Magistrados que receberam aposentadoria compulsória do Conselho Nacional de Justiça (CNJ) por acusações envolvendo crimes sexuais continuam a receber salários que ultrapassam o teto constitucional de R$ 46,3 mil. A sanção administrativa, considerada a mais grave prevista para juízes e desembargadores, deveria reduzir os rendimentos proporcionais ao tempo de serviço, mas penduricalhos e indenizações mantêm os pagamentos elevados.
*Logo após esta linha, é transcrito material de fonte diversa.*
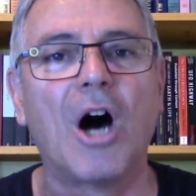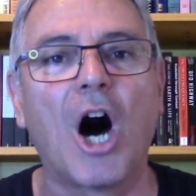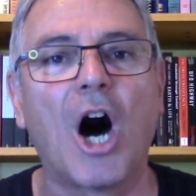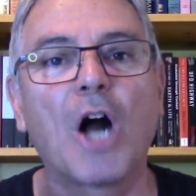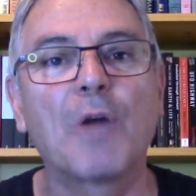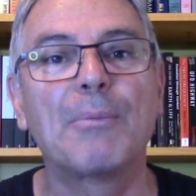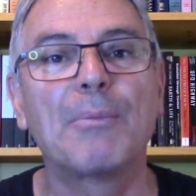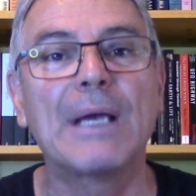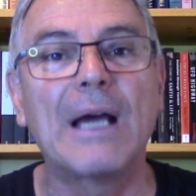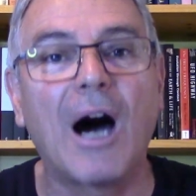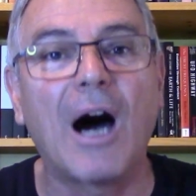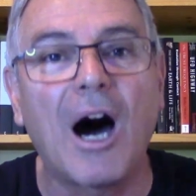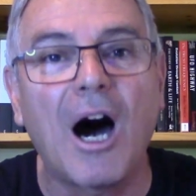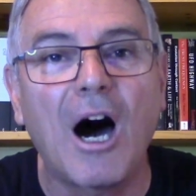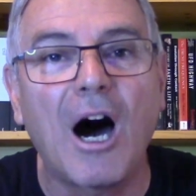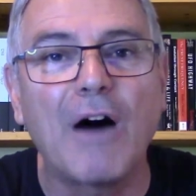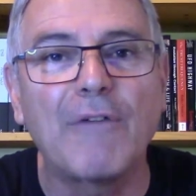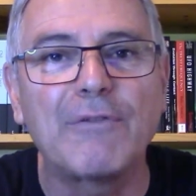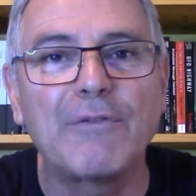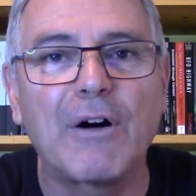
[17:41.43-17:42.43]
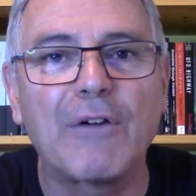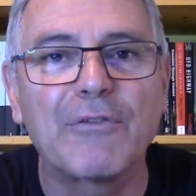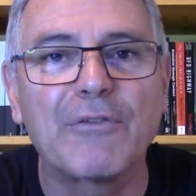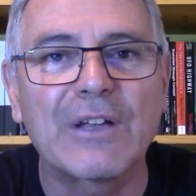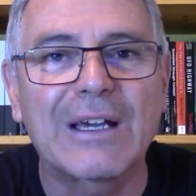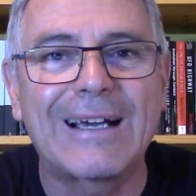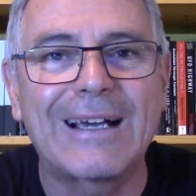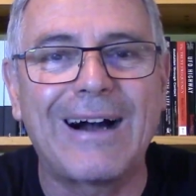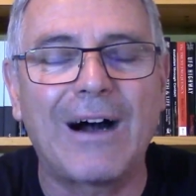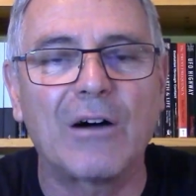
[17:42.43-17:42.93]
on behalf of
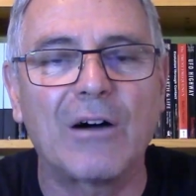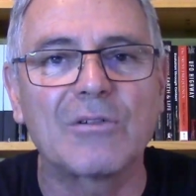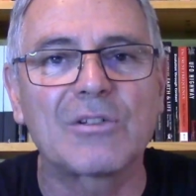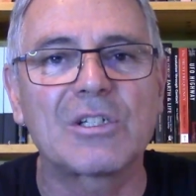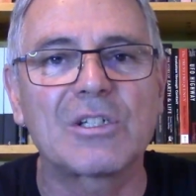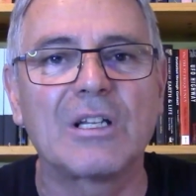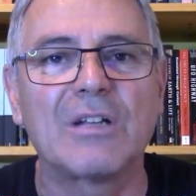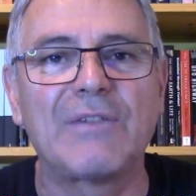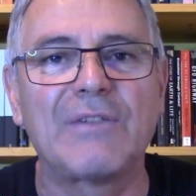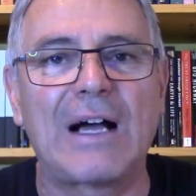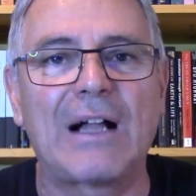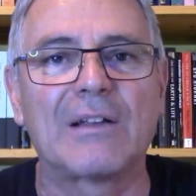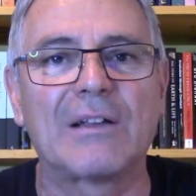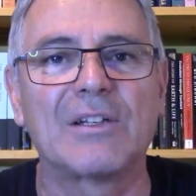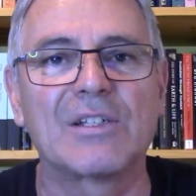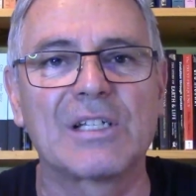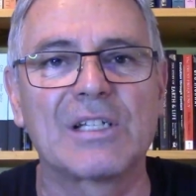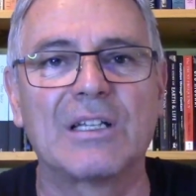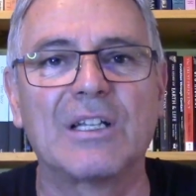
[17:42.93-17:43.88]
the Council of Elders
Segundo levantamento do G1, os contracheques consultados no painel de remunerações do CNJ mostram que esses valores extras incluem direitos eventuais, direitos pessoais e indenizações, muitas vezes sem detalhamento sobre a natureza ou finalidade. “Com muita recorrência observamos a aprovação de determinado benefício e a decisão de que ele será pago retroativamente. Mas não é possível compreender a dinâmica que permite um magistrado punido com aposentadoria receber também”, afirma Taciana Santos de Souza, coordenadora de pesquisas do JUSTA.
Entre os magistrados punidos estão Marcos Scalercio, Orlan Donato Rocha, Hélio Maurício de Amorim e Carlos Prudêncio. Scalercio, por exemplo, foi aposentado compulsoriamente em 2023 por assédio e importunação sexual, mas mesmo com redução salarial, recebeu quase R$ 150 mil em direitos eventuais e indenizações. “O salário foi reduzido, mas ainda assim ele recebeu acima do teto em dois meses”, aponta o relatório.
Hélio Maurício de Amorim, do Tribunal de Justiça de Goiás, aposentado em 2012 por assédio sexual, chegou a receber R$ 140 mil líquidos em alguns meses, mais do que o triplo do teto constitucional da época. Segundo o painel do CNJ, o desembargador recebeu regularmente gratificações e auxílios, incluindo auxílio-saúde e licença-prêmio indenizada, além do salário fixo.
Orlan Donato Rocha, do Tribunal Regional Federal da 5ª Região, foi afastado preventivamente em junho de 2024 após denúncias de comportamento abusivo. Mesmo assim, continuou recebendo auxílio-alimentação até outubro de 2025, após requerimento administrativo aceito pelo CNJ. “Não se pode falar em indenizar o gasto para trabalhar a quem está afastado do trabalho”, declarou a relatora do caso, conselheira Mônica Nobre.
Já Carlos Prudêncio, do Tribunal de Justiça de Santa Catarina, punido em 2014 por omissão em exploração sexual de uma adolescente, recebeu R$ 2,8 milhões em direitos eventuais, pessoais e indenizações entre 2017 e 2026. Segundo o painel do CNJ, de agosto de 2024 a janeiro de 2026, o desembargador recebeu remuneração líquida acima de R$ 100 mil mensais, chegando a R$ 140 mil em dezembro de 2025, valor triplo do teto constitucional.